I am more than the ability to spend money and it’s goddamn time everyone say this and boycott companies that do shady garbage like this

[–] [email protected] 8 points 7 months ago (6 children)

I have ubo, what are your other kinds of ad blocking? I always want to block as many ads as possible

[–] [email protected] 15 points 7 months ago (1 children)

I suspect they might be talking about a DNS based ad blocking solution. Like Pi-Hole or AdGaurd DNS.

They work by blocking DNS requests made by ads so the content can never be accessed.
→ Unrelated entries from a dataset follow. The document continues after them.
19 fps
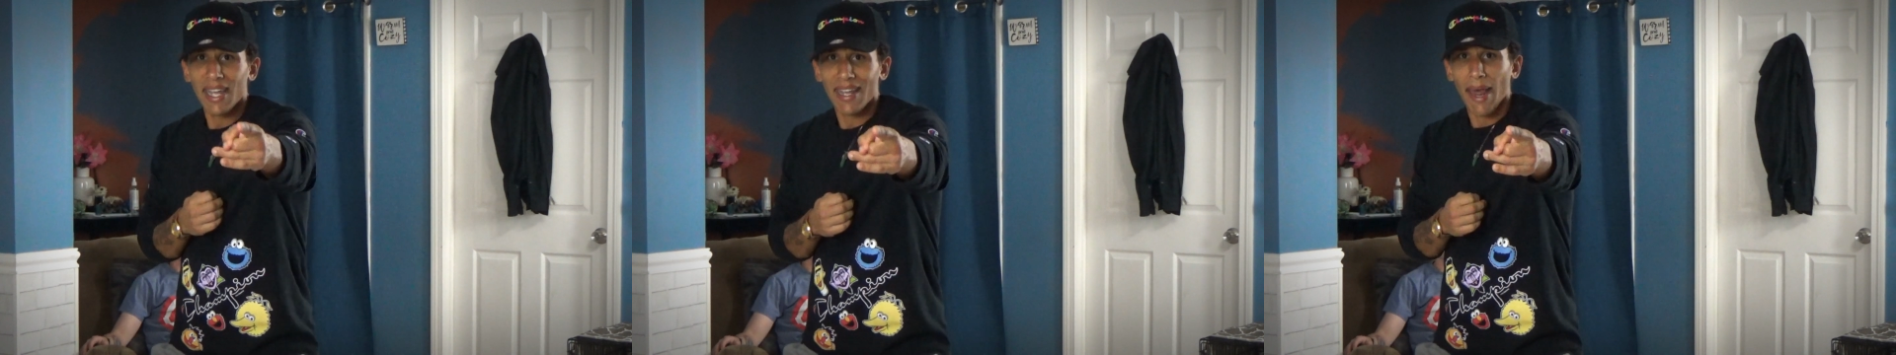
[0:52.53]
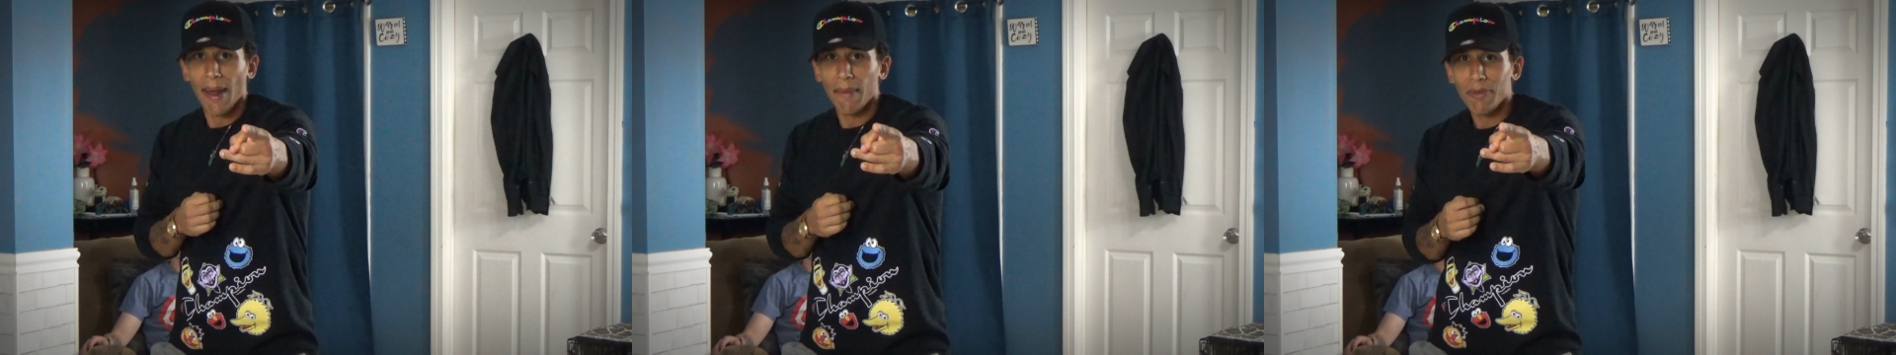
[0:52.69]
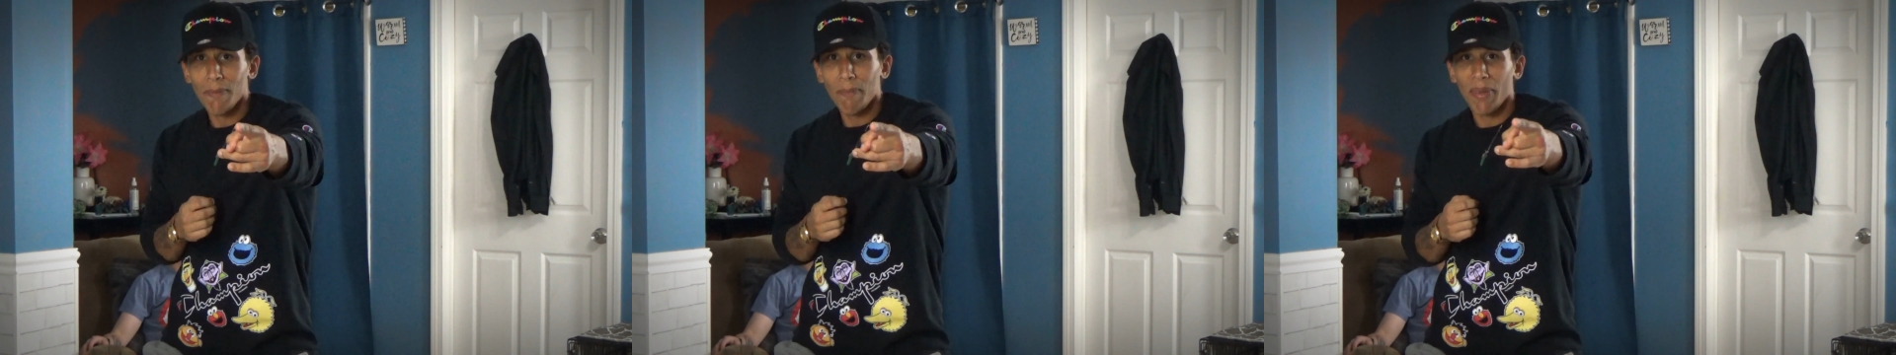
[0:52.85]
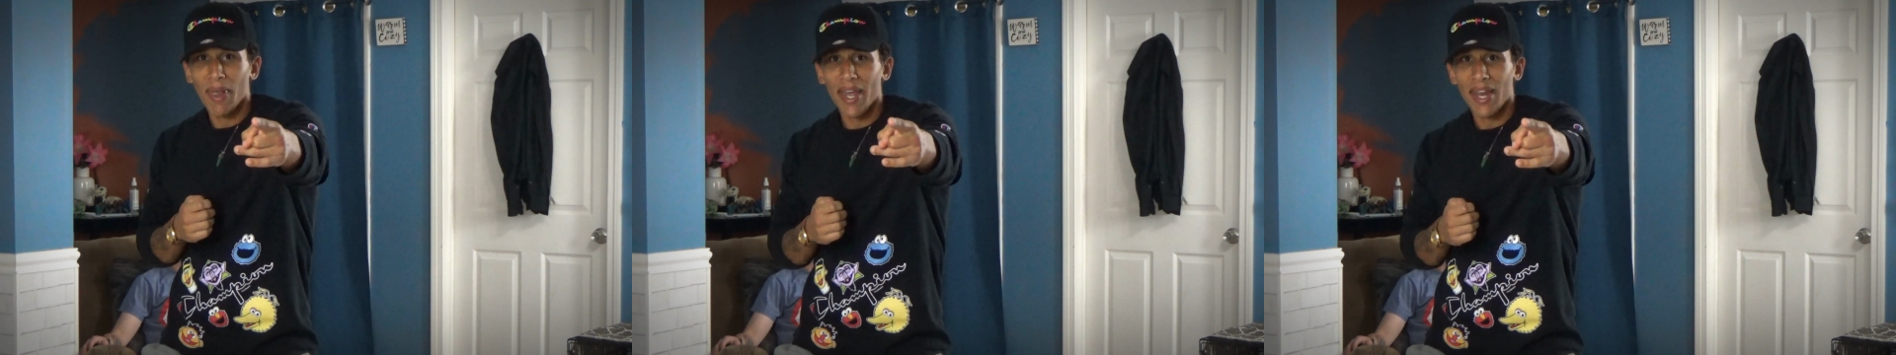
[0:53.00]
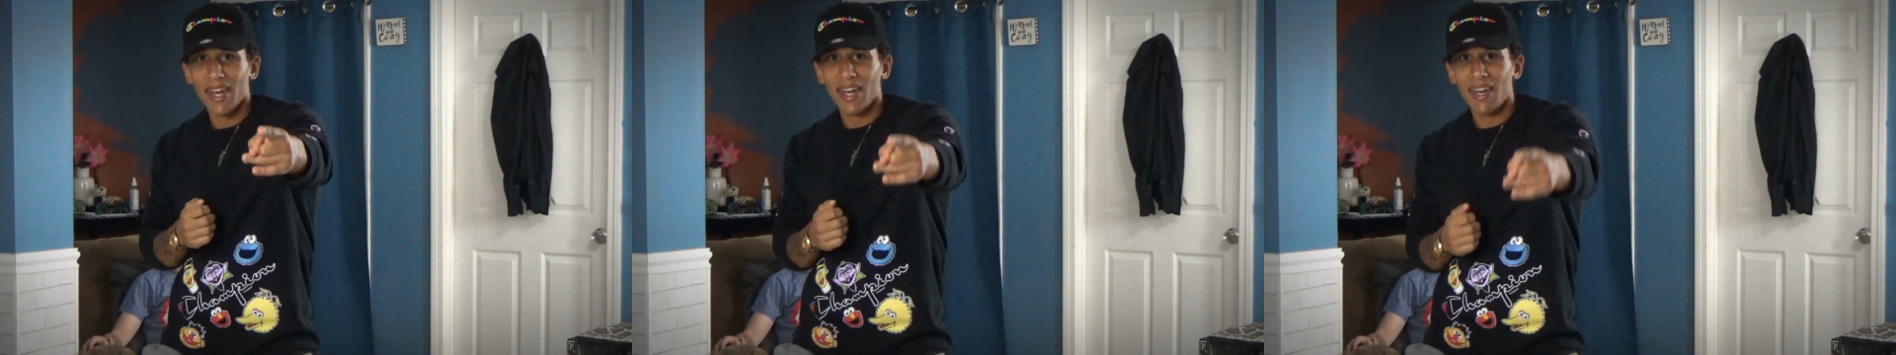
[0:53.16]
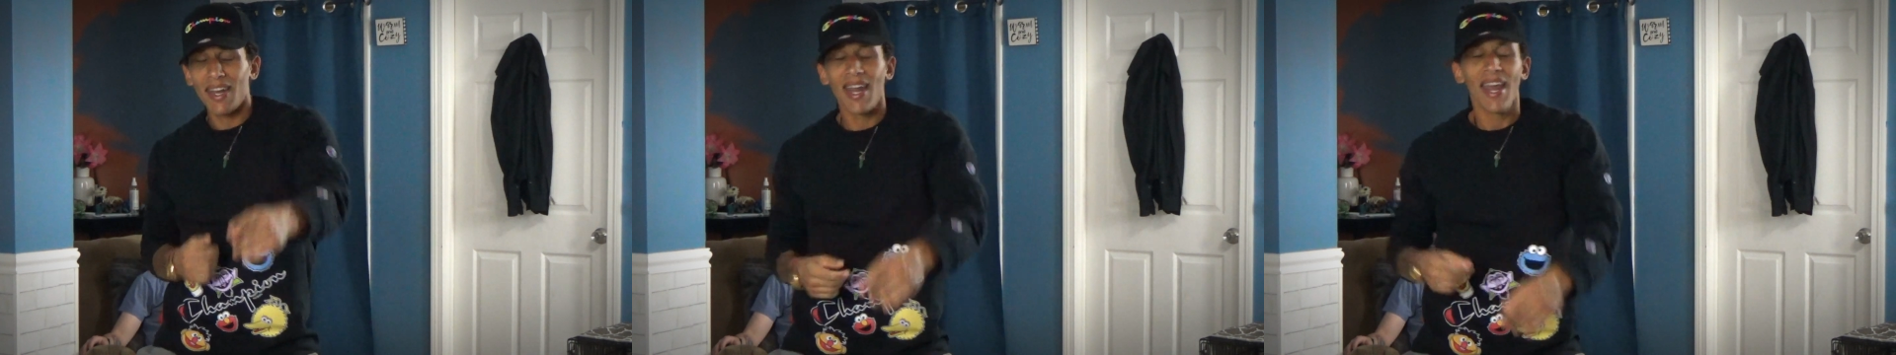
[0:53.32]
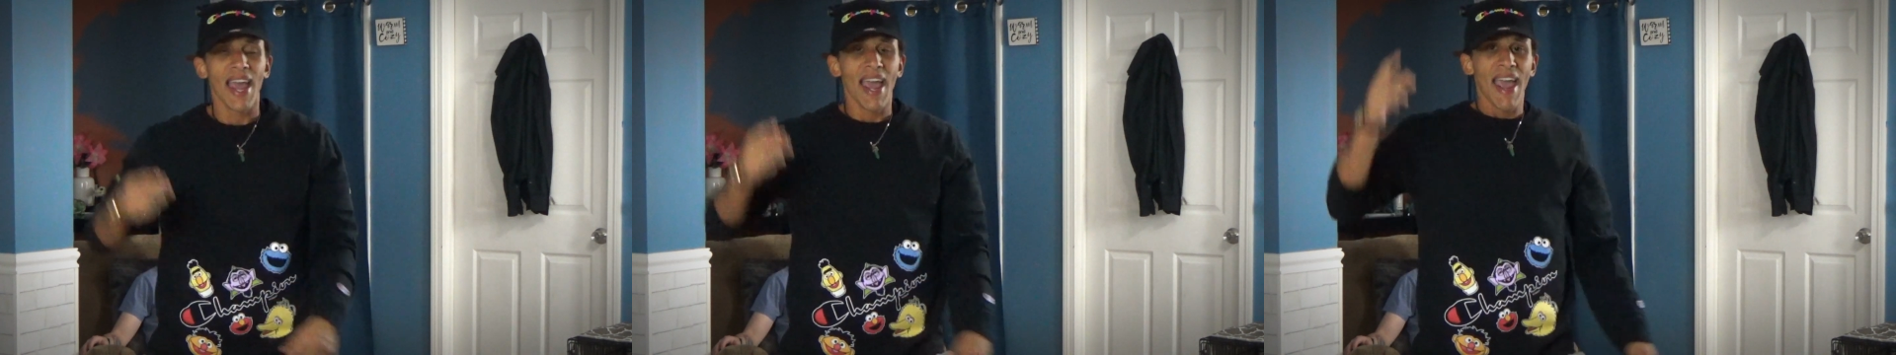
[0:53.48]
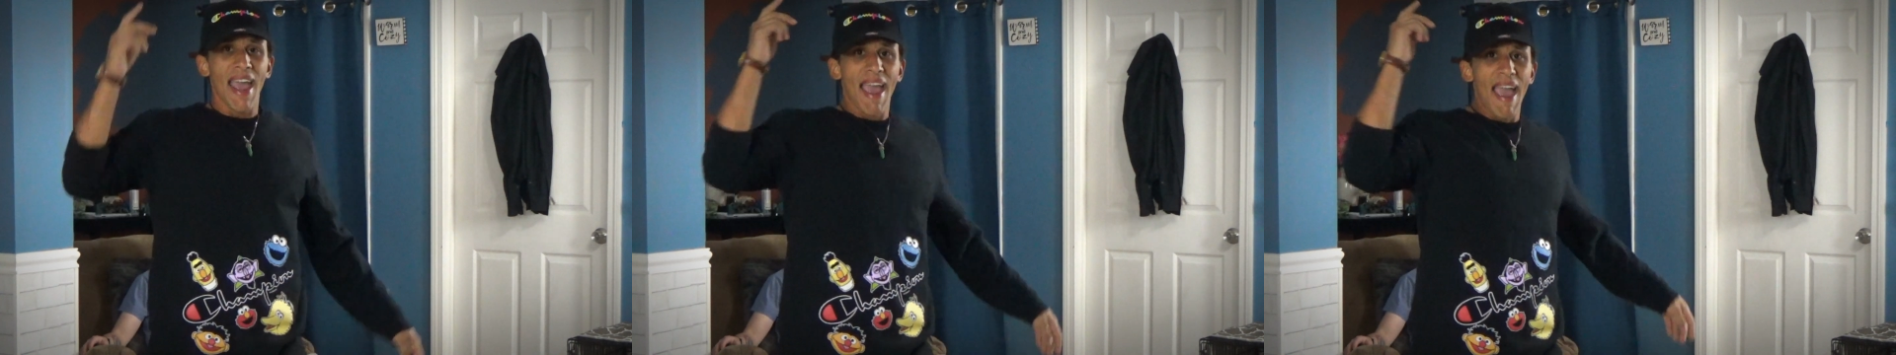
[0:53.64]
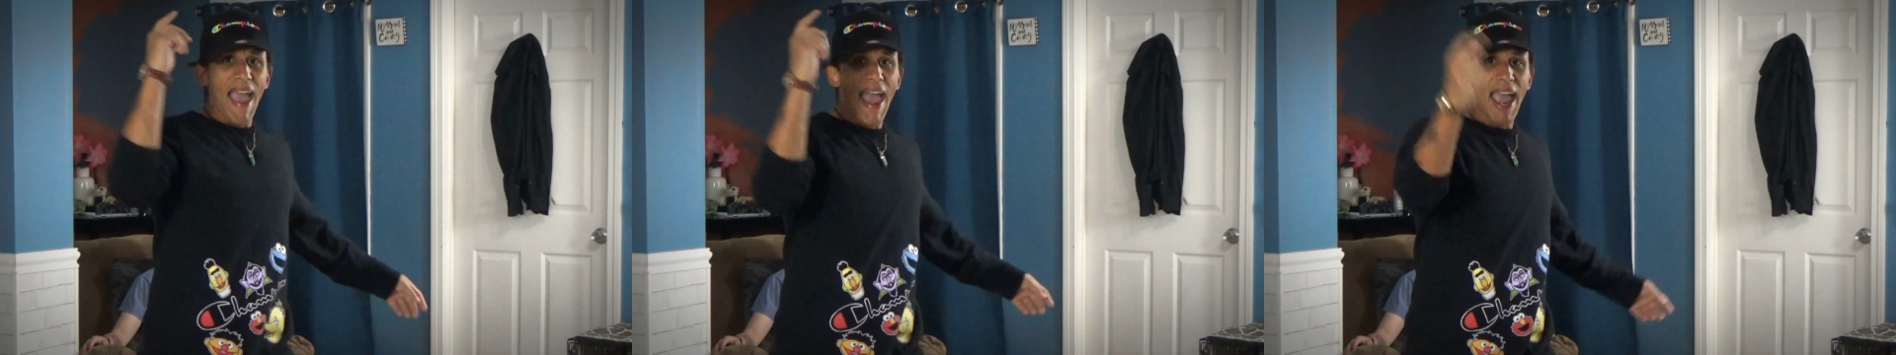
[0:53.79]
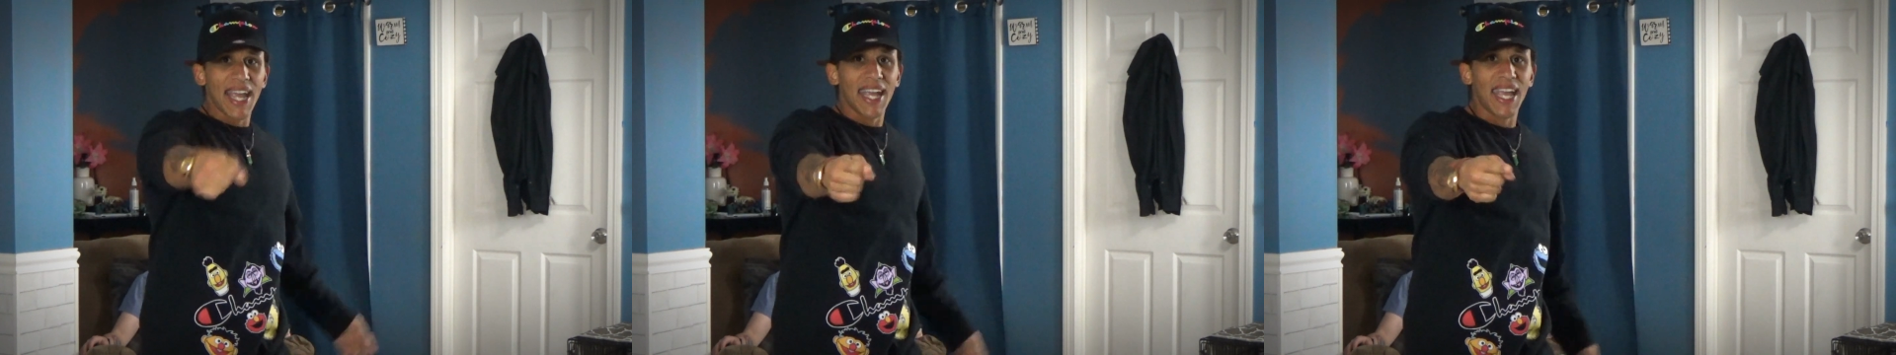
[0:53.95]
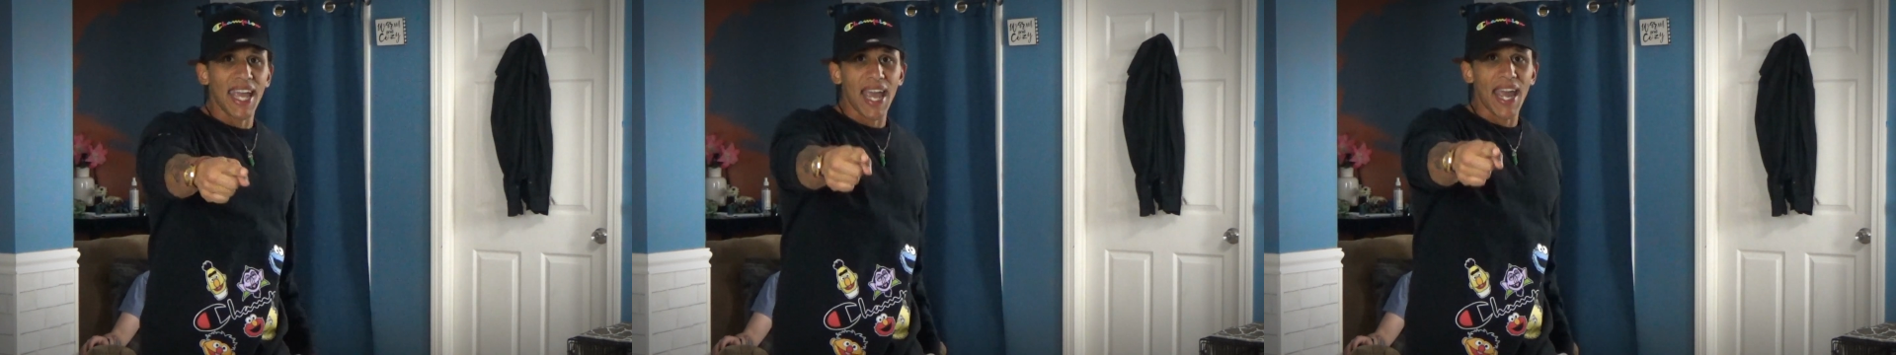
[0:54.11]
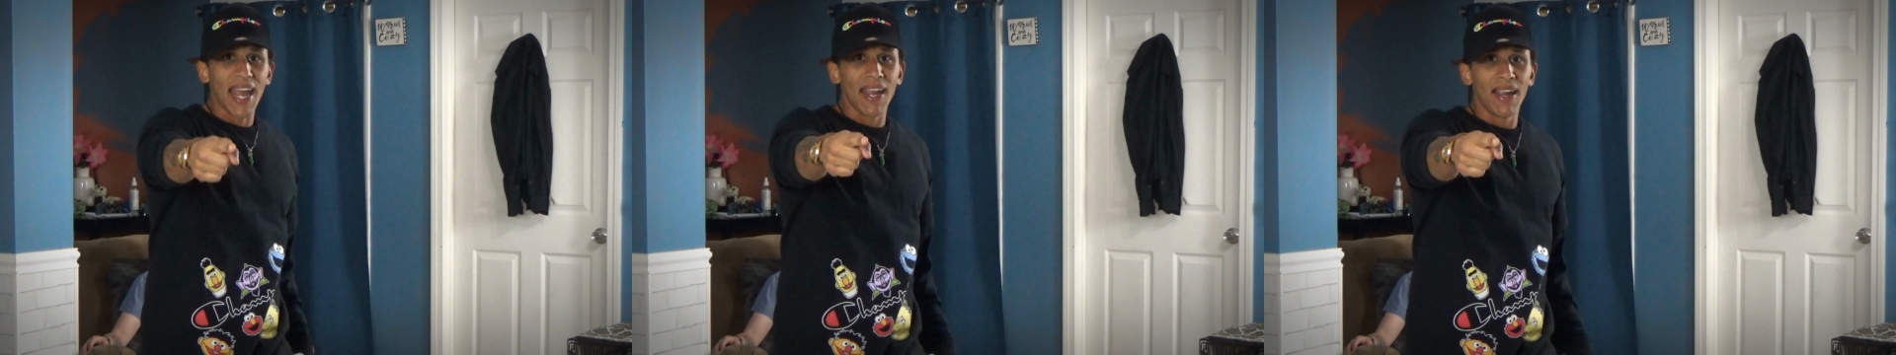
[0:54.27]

Captain Planet, a k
They're theoretically more powerful than browser extensions as they have the opportunity to block ads anywhere.

[–] [email protected] 3 points 7 months ago (1 children)

While we have one (Pi-hole) I can’t use it right now because some of my roommate’s work software won’t run with it and we haven’t had time to troubleshoot. So I have a bunch of extensions in my browser on my pc

[–] [email protected] 4 points 7 months ago (1 children)

You could configure the DNS only on devices that don't have issues with it rather than the network as a whole?

[–] [email protected] 5 points 7 months ago

That, and you can also decide what (if anything) gets blocked on a per MAC/IP/FQDN basis, so you can explicitly allow ads for specific devices.